There are 1.5 million immigrants in Italy's population of 57.3 million. Many demographers say more immigrants are necessary to keep the country's population stable over the next decade, especially in the north, where in some regions the fertility rate is less than one child per woman. In recent weeks, the Italian parliament has been agonizing over new immigration laws and the fate of 10,000 Albanian refugees who fled to Italy early this year, when their country was shattered by civil war.
"If immigrants come, there will be a resistance by Italians," said Tumiati, whose town's unemployment rate is 14 percent. "Copparo had agreed to host two Albanian families. But there was outrage. Citizens accused us of offering the Albanians homes and benefits that Italians could have used. It will be very difficult to convince Italians that immigrants are a good thing."
But with the declining birth rate, immigrants and foreigners will be needed to replenish and eventually expand economies in European countries with fast-growing elderly populations. The working-age population of the 15 countries in the European Union is estimated at 200 million, according to the Institute of Population Research. By 2020, that work force will shrink to 160 million. At the same time, the working-age populations in the Middle East, North Africa and the southern Mediterranean will swell from 110 million to 190 million.
"In 25 years, 3 to 4 million Italian jobs will be empty, and this deficit will have to be filled by immigrants," Massimo Livi Bacci, a demographer at the University of Florence, said recently. "Whether we like it or not, we're going to have to get used to a more intense immigrant flux."
Having abortions
The brochures posted near the doors of SS. Peter and Paul Catholic Church in Copparo are clear: "Maybe abortion is not the only solution" and "Five good reasons to choose the natural method for fertility." Inside the rectory, the Rev. Luigi Valerio said many in his parish aren't listening.

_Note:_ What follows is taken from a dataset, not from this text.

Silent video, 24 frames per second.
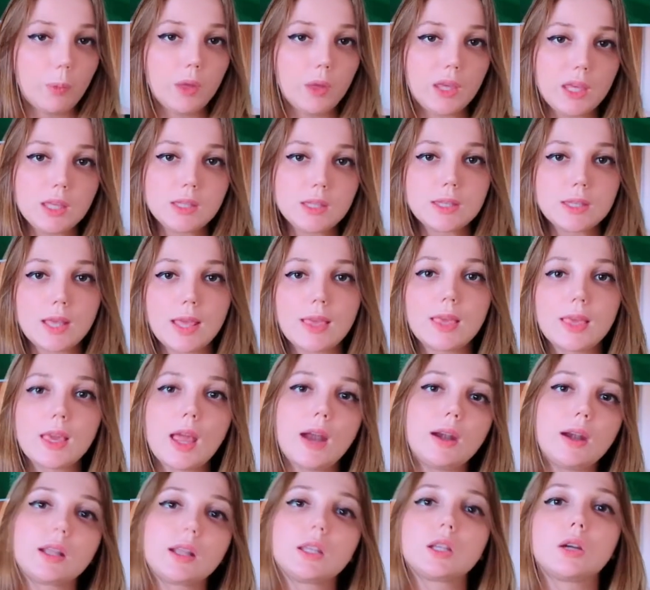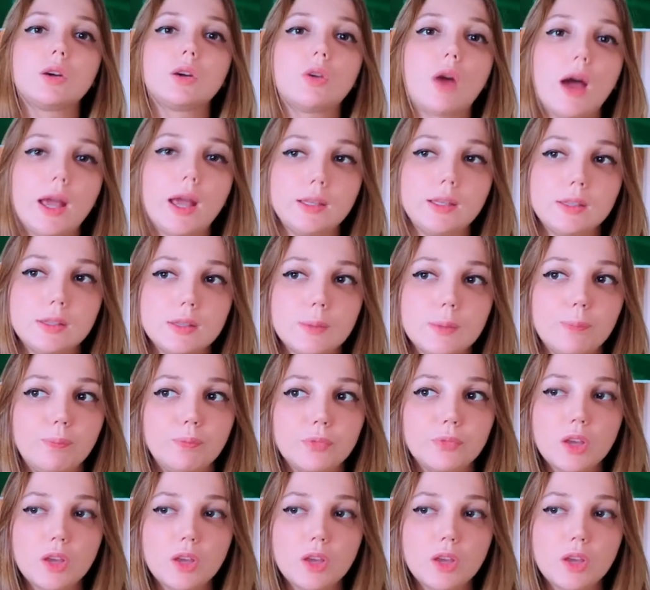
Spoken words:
We can say characterize.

There are 60 abortions a year in Copparo, he said, adding that fewer and fewer young adults walk the aisles for communion.
"There are very few young people in the pews," he said. "Only 5 percent of our young people come to Mass, and only 12 percent of our adults. People here are born Catholic, but I feel they are not practicing Catholics. The immigrants will come. There will be marriages of different faiths and different cultures."
Farther down Via Garibaldi, a swing was creaking in the afternoon shade as Enrica Berti rocked her baby son, Aurelio. "I think maybe the children will come back," said Berti, who, with her boyfriend, works in a milk-and-yogurt factory and earns $1,100 a month. "I have seen many big stomachs lately. When I was pregnant, my doctor said, `Oh, good, at least another child for Copparo.'
"The Pope is right, we should have more children. But we should also have more and better jobs. People don't feel like making sacrifices so much anymore."
While Berti swayed, Elaria Orsi, a 19-year-old high-school dropout, gazed at all the white hair and wrinkled faces that passed her bench. "This will become an old country with an old mentality," she said. "It will get worse. We'll fall behind the rest of Europe."
When asked what kind of job she would like to have, Orsi smiled and bowed her head.
"A baby-sitter," she said. "But look around you."